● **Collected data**
>>>
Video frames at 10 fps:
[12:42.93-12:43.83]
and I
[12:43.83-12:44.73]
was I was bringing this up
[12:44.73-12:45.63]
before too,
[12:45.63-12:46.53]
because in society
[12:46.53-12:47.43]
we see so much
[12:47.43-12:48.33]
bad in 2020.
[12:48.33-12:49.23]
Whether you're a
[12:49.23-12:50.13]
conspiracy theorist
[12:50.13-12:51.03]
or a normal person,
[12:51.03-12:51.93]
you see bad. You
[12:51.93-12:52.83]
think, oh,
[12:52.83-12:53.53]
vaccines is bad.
<<<
>>>
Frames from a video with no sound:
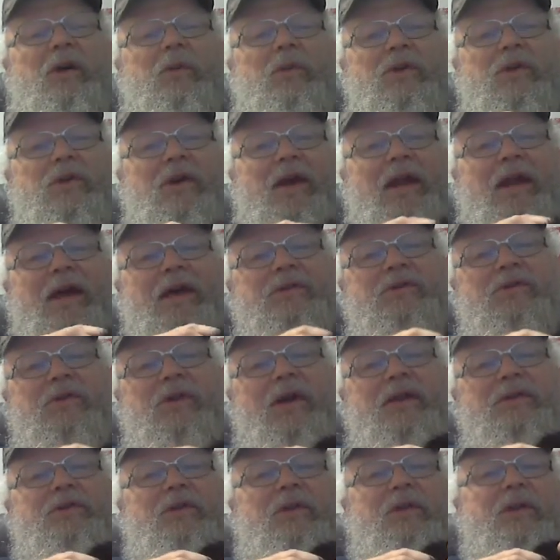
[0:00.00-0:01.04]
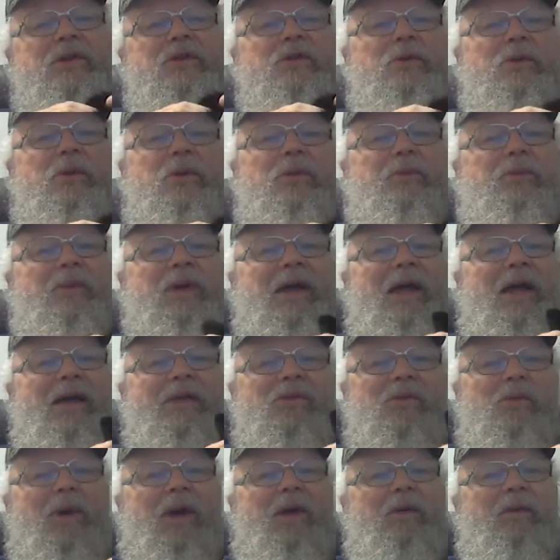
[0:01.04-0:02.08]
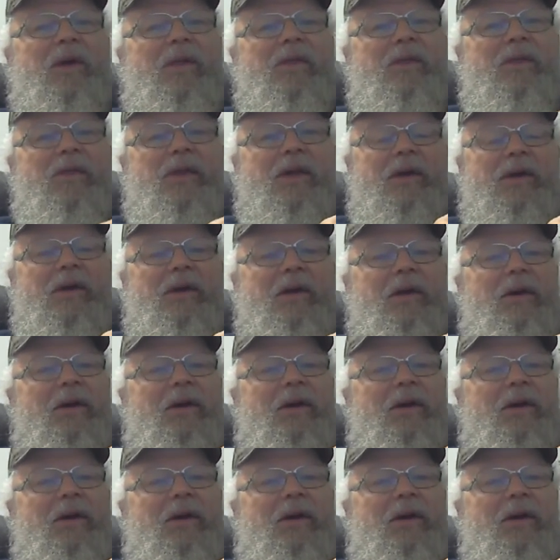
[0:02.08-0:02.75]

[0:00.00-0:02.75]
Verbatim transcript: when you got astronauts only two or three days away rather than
<<<
Please copy the lines above exactly, starting at the line that holds "[0:01.04-0:02.08]" and ending at the line that holds "Verbatim transcript: when"; include both, but no pictures.

● **Response to this task**
[0:01.04-0:02.08]
[0:02.08-0:02.75]

[0:00.00-0:02.75]
Verbatim transcript: when you got astronauts only two or three days away rather than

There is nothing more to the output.